Jason Annicchero

Personal information
- Date of birth: September 27, 1975 (age 50)
- Place of birth: Pleasanton, California, U.S.
- Height: 6 ft 4 in (1.93 m)
- Position: Defender

College career
- Years: Team / Apps / (Gls)
- 1993–1996: Santa Clara Broncos

Senior career*
- Years: Team / Apps / (Gls)
- 1997: California Jaguars / 20 / (0)
- 1998–1999: Seattle Sounders / 51 / (1)
- 2000: San Diego Flash / 25 / (0)
- 2001–2002: Atlanta Silverbacks / 44 / (1)
- Total:  / 140 / (2)

= Jason Annicchero =

American soccer player (born 1975)

Jason Annicchero (born September 27, 1975) is an American retired soccer defender who spent six seasons in A-League.

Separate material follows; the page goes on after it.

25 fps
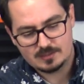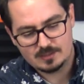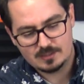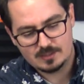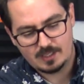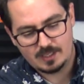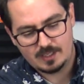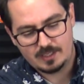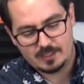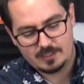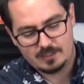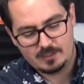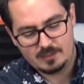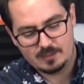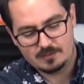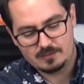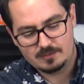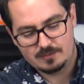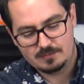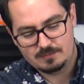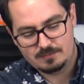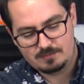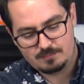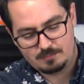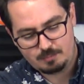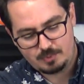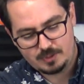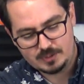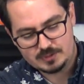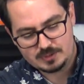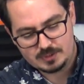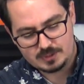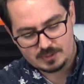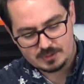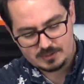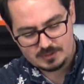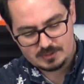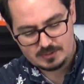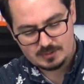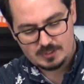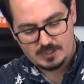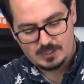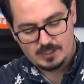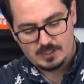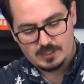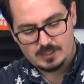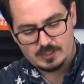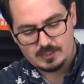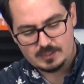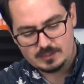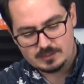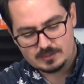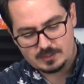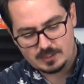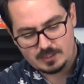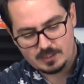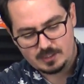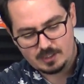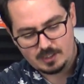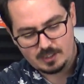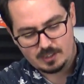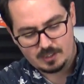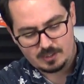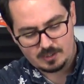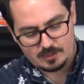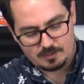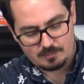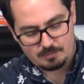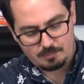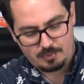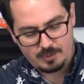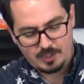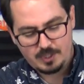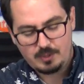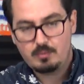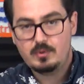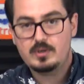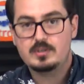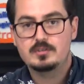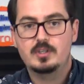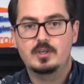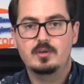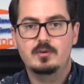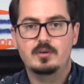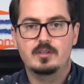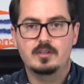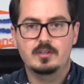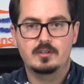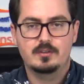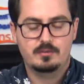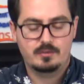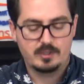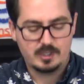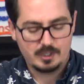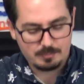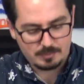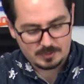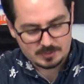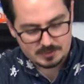line of printers is a uh, pretty well known in the 3D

In 1993, Annicchero graduated from Amador Valley High School. He attended Santa Clara University where he was a 1996 Second Team All American. On February 1, 1997, the San Jose Clash selected Αnnicchero in the second round (fourteenth overall) of the 1997 MLS College Draft. Four days later, the Seattle Sounders picked him in the first round of the USISL A-League draft. Annicchero decided to remain in school to finish his bachelor's degree in business which led to the Clash releasing him. In June 1997, he signed with the California Jaguars where he played one season. In February 1998, he Annicchero moved to the Sounders. He spent two seasons with the Sounders. On April 8, 2000, Seattle traded him to the San Diego Flash for cash. In February 2001, he signed with the Atlanta Silverbacks. He played two seasons in Atlanta then retired.

In July 2019, Annicchero was recognized by the City of Pleasanton as an Employee of the Year.